O GLOBO - 10/06
Se no passado a meta de inflação era de 4,5% e agora assiste-se complacentemente ela ser de 6%, que garantias há de que daqui a cinco anos ela não será de 8 %, e daqui a dez anos de 10%?
Em matéria de inflação, o Brasil ingressou nos últimos anos em terreno delicado. Durante 5 ou 6 anos, na segunda metade da década passada, o país ficou num meio termo relativamente aceitável, quando tinha uma meta de inflação de 4,5%, em geral respeitada. Não tínhamos aumentos de preços tão pequenos quanto os observados nos países “nota 10” em matéria de inflação — como Alemanha, Suíça ou, aqui perto, Chile ou México —, mas também éramos uma economia na qual o cidadão podia ficar razoavelmente seguro de que a inflação seria moderada e estável, e portanto não vivíamos em um lugar onde as pessoas temessem uma inflação alta.
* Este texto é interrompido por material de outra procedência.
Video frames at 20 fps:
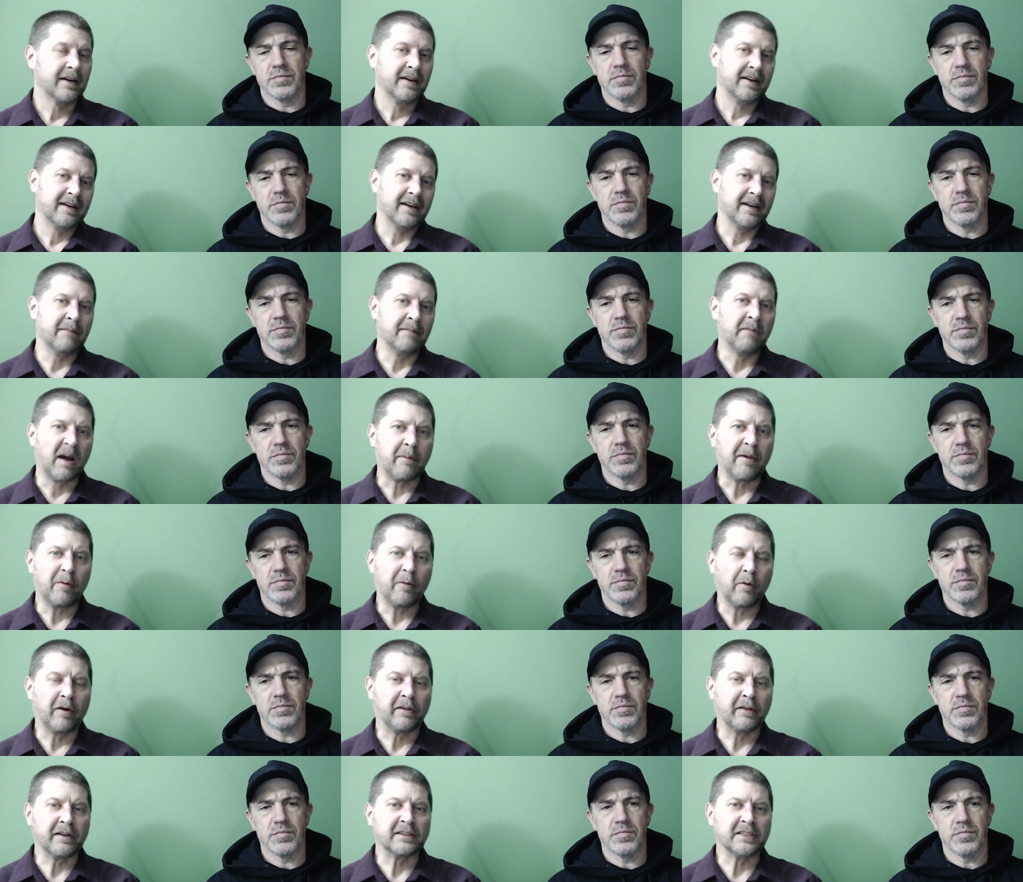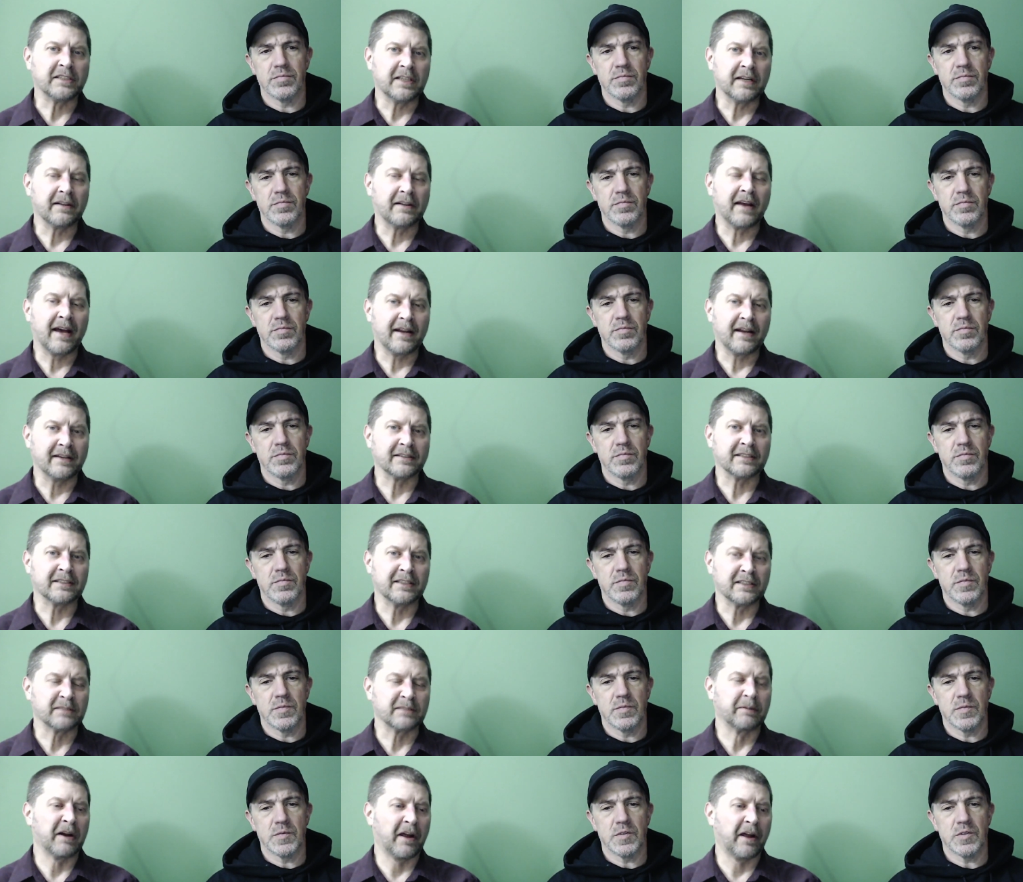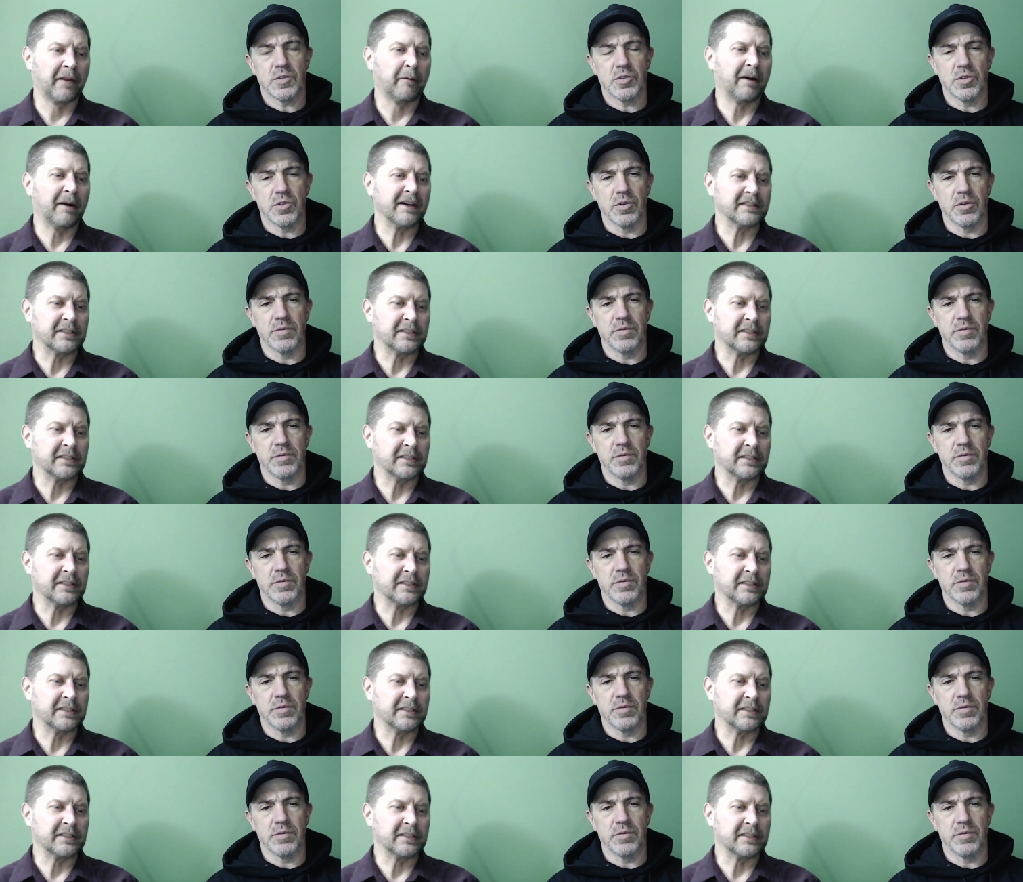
Speaker 1: it might be worth it to you in that instance. But otherwise sure.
A pergunta que eu dizia nas palestras sobre conjuntura era: “Dá para botar a mão no fogo garantindo que daqui a 10 anos a inflação em hipótese alguma ultrapassará os 10%?” Até 2010, minha própria resposta a essa pergunta era um sonoro “Sim!” Confrontado com tal pergunta, um suíço teria dificuldades para entender o sentido dela: para ele, imaginar uma inflação de 10% no seu país é um despropósito tão grande como para um carioca responder se acha que vai nevar no Rio. Nesse sentido, estávamos virando um país normal. Já considerando o que estava acontecendo com a inflação entre 2011 e 2013, dava para hesitar antes de responder àquela pergunta.
O presidente da Fundação Agricultura Sustentável, opinando sobre questões agrícolas, disse certa vez que “o Brasil é um país em que as pessoas acham muito, observam pouco e não medem praticamente nada”. A frase vem a calhar para analisar o “oba-oba” em que se transformou a discussão de política monetária no Brasil, com “achismos” de todo tipo daqueles que torcem (como se fosse um jogo de futebol) para a Selic ser a menor possível.
Que os economistas erram muito, é de uma evidência que dispensa maiores comentários. Que a economia monetária está longe de ser uma ciência exata, é algo que ninguém nega. Porém, quando se tem dezenas de Bancos Centrais (BCs) no mundo acumulando experiência na matéria, milhares de artigos acadêmicos sobre tais questões avaliando todo tipo de situações e “n” especialistas testando modelos para melhor entender e prever a evolução de algumas variáveis chave da economia, é preciso ter certo respeito pelo trabalho técnico daqueles que dedicaram anos ao estudo do tema. Como disse certa vez Alan Blinder, um proeminente acadêmico dos EUA e ex-Diretor do Banco Central daquele país (o FED), “você pode tomar decisões sobre política monetária recorrendo aos melhores modelos que existem, mesmo sabendo que há uma incerteza sobre os seus resultados; ou você pode decidir consultando o seu tio”.
Uma das coisas que nós economistas aprendemos nas últimas décadas é sobre o papel fundamental que as expectativas passaram a desempenhar na economia. E nesse sentido, a chamada “desancoragem das expectativas de inflação” produzida no atual Governo ameaçava ser o pior legado que Dilma Rousseff deixaria para o vencedor das eleições de 2014 — eventualmente, a própria. Anos atrás, quando se perguntava aos participantes da pesquisa Focus que inflação eles esperavam 2 ou 3 anos à frente, todos cravavam 4,5%. Nos últimos anos, isso mudou. No começo de 2012, a inflação prevista pelo mercado para 2014 era de 4,9% e recentemente chegou a 5,8%. Pior: mesmo a inflação prevista para 2016 passou a ser de mais de 5% (5,2%).
Para entender as raízes do processo, temos que lembrar a frase de Leon Festinger, psicólogo autor da teoria da dissonância cognitiva, segundo a qual o ser humano tem a propensão a ignorar a realidade quando ela vai contra suas crenças. Dizia ele que “uma pessoa com convicção dificilmente muda de opinião. Mostre-lhe fatos e números e ela questionará suas fontes. Se você utilizar a lógica, ela não o entenderá”. A teimosia ideológica estava começando a levar a inflação por caminhos perigosos. A pergunta que não queria calar era: se no passado a meta de inflação era de 4,5% e agora assiste-se complacentemente ela ser de 6%, que garantias há de que daqui a 5 anos ela não será de 8 % e daqui a 10 anos, de 10%? É preciso que a meta oficial de inflação volte a ser crível. É por isso que o BC voltou a subir a Selic, já que a inflação precisa retornar aos 4,5%. Resta esperar que ele não deixe a tarefa pela metade.